The four-day training and technical assistance, which started on Monday and ended on Thursday, was facilitated by Faces and Voices of Recovery executive director Patty McCarthy Metcalf and Peerlink leader project coordinator Robyn Priest.

The BRSS TACS project provides training and technical assistance to and technical assistance to states, territories and tribal communities to improved the work that they are doing in their jurisdiction around substance used and mental health care.

Voices of Recovery and Peerlink are both entities based in the mainland that promote recovery.

“We will come out with a memorandum of understanding between our representing organizations wherein we will have a shared vision to move forward,” he said.

Through technical assistance extended to the Blue Ribbon team, Sablan said they can now easily identify the target priorities.

“How do we continue to maintain individuals or families in the different services that we provide and how do we keep them at the forefront as we do this together?”

He said the Blue Ribbon will continue to work as a team.

“In the stateside, different organizations are doing their own thing. It is kind of scattered and nobody is communicating. But we are trying to work it in the CNMI that all the different members,” he added.

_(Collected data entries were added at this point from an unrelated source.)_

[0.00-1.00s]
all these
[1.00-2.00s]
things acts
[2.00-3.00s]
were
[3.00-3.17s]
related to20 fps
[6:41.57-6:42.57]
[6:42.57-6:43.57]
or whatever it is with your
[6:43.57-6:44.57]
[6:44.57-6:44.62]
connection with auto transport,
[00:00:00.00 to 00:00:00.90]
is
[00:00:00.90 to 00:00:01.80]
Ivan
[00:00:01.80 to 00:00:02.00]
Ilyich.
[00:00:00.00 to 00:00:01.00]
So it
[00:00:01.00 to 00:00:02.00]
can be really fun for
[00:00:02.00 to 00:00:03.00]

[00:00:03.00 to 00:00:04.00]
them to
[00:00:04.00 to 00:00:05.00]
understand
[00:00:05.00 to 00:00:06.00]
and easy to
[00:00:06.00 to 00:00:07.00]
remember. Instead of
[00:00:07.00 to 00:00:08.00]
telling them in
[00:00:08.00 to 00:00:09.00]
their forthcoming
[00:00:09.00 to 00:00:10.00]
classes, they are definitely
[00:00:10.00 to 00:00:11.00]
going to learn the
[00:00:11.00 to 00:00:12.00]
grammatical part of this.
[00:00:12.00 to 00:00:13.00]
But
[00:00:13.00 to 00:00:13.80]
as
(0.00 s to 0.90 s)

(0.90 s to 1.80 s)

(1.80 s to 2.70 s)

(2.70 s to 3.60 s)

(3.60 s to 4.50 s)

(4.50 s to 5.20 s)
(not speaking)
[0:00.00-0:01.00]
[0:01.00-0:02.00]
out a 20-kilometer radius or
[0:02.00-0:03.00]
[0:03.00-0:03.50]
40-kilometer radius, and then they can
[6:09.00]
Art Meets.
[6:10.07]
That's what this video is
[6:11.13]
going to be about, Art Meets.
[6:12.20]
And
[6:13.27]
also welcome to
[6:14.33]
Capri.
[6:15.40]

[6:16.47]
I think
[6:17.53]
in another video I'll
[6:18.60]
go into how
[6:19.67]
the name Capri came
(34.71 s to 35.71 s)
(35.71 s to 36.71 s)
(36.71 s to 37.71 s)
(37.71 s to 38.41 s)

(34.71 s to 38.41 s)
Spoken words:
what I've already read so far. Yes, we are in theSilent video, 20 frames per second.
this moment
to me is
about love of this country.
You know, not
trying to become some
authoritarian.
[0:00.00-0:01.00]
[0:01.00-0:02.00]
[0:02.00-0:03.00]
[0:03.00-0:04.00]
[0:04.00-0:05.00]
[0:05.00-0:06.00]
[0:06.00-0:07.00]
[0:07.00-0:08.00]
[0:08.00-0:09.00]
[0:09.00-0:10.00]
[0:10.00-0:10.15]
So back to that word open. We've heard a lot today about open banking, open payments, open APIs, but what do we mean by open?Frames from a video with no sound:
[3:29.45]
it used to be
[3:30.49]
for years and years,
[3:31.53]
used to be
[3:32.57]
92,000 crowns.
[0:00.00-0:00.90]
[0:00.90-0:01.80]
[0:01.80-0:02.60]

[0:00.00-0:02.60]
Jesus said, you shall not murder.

“We need technical assistance and training so that we are well-informed of the different areas of what we need to plan for, implement services or even having an understanding of how do we bring services here on our island so we can address our people’s needs on drug and alcohol issues, which is now being known as substance use disorder and mental health condition,” he said.

“Last is how do we continue to move forward and plan forward so we can help people in recovery from whatever it is – whether it is mental health, drug and alcohol-continue to pursue long-term recovery and maintain their wellness and health. It is a lot of work.”

In an interview, Metcalf said she has faith in the Blue Ribbon team because they involved various communities to work towards making recovery from alcohol and drug addiction and mental health condition.

“They have a way to find support in their communities for their challenges for alcohol or drugs or mental health challenges.”

She noted that the CNMI has a lot of strength.

“They have the community that cares and it is in their vision and mission of their function as organization to help people. That is a big strength and a good starting point.”

Metcalf said the Blue Ribbon team has come up with three goals to make CNMI more recovery-oriented: to strengthen that partnership amongst the community action team; Identify and what their training and technical assistance needs are to do even better; and to build their recovery community organization up here so people in the recovery and their family members can be part of the solution by providing peer support.